Majka deu à luz a Ania aos 16 anos, resultado de um romance com seu jovem professor de polonês. Para evitar um grande escândalo, a mãe de Majka assume a maternidade de Ania, sendo Majka definida como irmã da criança. Quando Ania completa 6 anos, o sentimento materno em Majka não consegue mais suportar a opressão externa e interna e acaba sequestrando a filha, planejando sair da Polônia e ir para a casa de conhecidos no Canadá.

O mandamento aqui está mais uma vez ligado a uma forte questão psicológica, exatamente como visto em Não Cometerás Adultério. Os problemas maternos, o tratamento para a figura do pai (o mais velho e o mais novo), a ideia da entrega do que não se tem quando apaixonado e, claro, o paradoxo do roubo daquilo que é seu são alguns dos exemplos. A discussão alcança um caráter dinâmico e interessante à medida que colocamos o amor em cena e também a ideia de posse. Como a figura angelical presente nos outros seis episódios não é vista aqui devido a problemas de agenda do ator Artur Barciś (e esta foi a primeira de duas vezes em que ele não apareceu na série – a outra seria em Não Desejarás Coisas Alheias, o Decálogo 10), a punição e o aviso divinos foram inseridos no roteiro com intensidade menor, por ser orgânico demais.
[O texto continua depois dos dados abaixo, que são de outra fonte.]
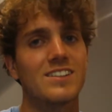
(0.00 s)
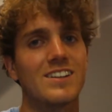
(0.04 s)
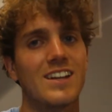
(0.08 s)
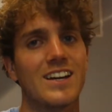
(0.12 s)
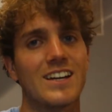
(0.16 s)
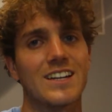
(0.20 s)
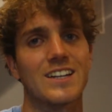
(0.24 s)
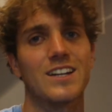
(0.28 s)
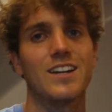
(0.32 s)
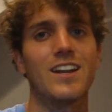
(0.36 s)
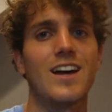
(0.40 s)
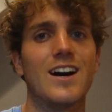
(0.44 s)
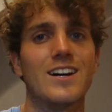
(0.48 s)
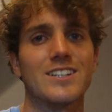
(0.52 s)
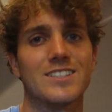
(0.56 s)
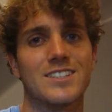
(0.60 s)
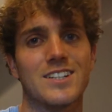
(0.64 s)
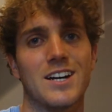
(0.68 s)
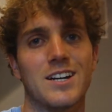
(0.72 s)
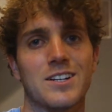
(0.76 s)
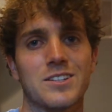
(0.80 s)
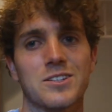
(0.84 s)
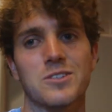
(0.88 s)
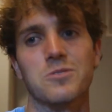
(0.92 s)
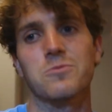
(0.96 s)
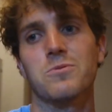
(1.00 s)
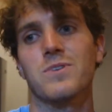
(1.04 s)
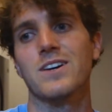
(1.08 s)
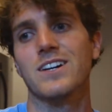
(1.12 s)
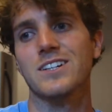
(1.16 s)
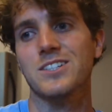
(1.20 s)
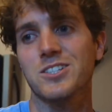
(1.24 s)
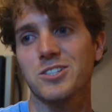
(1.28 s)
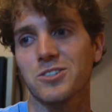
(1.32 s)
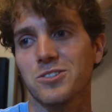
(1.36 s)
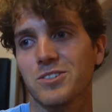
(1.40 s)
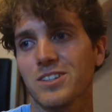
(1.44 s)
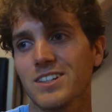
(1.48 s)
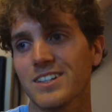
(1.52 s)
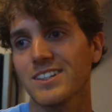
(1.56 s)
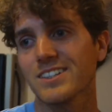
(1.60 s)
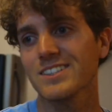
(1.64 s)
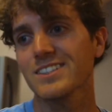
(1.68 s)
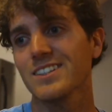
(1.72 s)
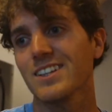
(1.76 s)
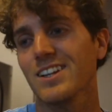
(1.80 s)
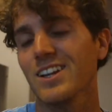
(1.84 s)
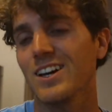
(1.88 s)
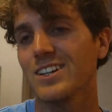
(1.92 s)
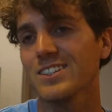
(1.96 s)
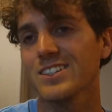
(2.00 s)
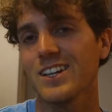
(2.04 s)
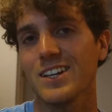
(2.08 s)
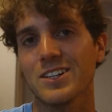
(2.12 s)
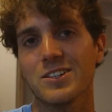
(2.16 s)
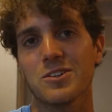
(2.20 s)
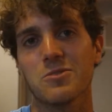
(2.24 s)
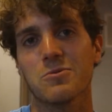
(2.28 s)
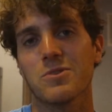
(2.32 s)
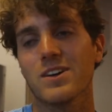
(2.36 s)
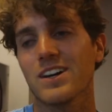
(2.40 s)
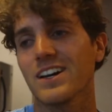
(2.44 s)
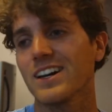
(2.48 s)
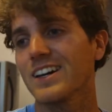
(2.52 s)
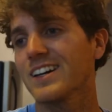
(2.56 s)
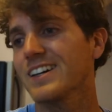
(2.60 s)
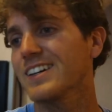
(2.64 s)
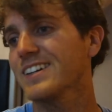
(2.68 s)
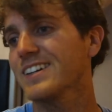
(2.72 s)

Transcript: like last underwear duties, last underwear.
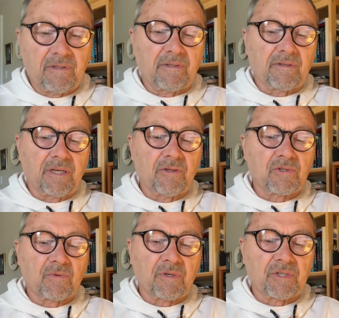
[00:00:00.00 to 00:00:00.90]
all right,
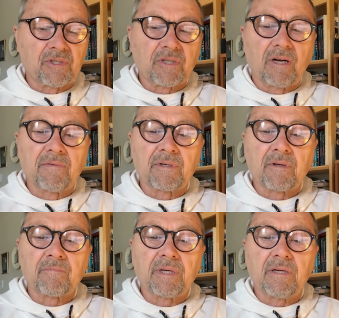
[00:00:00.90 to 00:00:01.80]
uses the word discovered
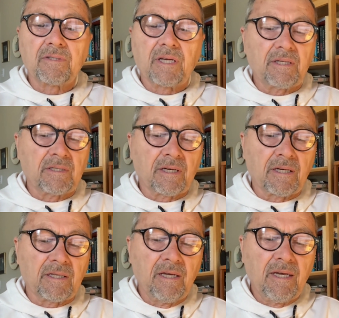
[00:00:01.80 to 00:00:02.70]
on page
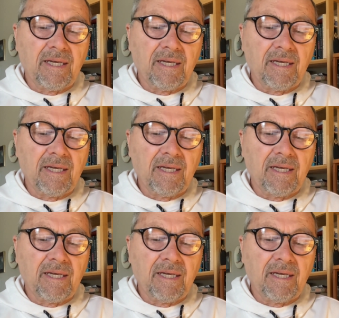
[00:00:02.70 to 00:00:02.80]
89,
Essa afirmação de organicidade pode parecer estranha, mas eu explico. Veja que a proposta da série Decálogo é explorar como o homem contemporâneo age em relação aos “antigos mandamentos” bíblicos, sendo punido por Deus em sua desobediência. Dos Decálogos 1 a 6, a desobediência do homem sempre esteve ligada a algo bem mais palpável dentro da trama, um ato de desenvolvimento ou finalização mais forte e um tantinho artificial (no bom sentido), por misturar ordens punitivas a ações de um tempo onde tais atitudes são bem comuns, ou seja, o nosso tempo. Agora veja o que acontece aqui em Não Roubarás. O que temos ao final como punição é a separação da família, o massacre do desejo de ser mãe e, ao mesmo tempo, a ironia à santidade da posse (para algumas coisas) em contraponto à posse como necessidade e tentação humana (para quase tudo). O problema é que isto é fraco, se visto como punição divina, porque a família desmembrada e esse massacre de identidade de posse “por direito divino” já acontecia antes mesmo do “roubo” da criança ser efetuado no episódio.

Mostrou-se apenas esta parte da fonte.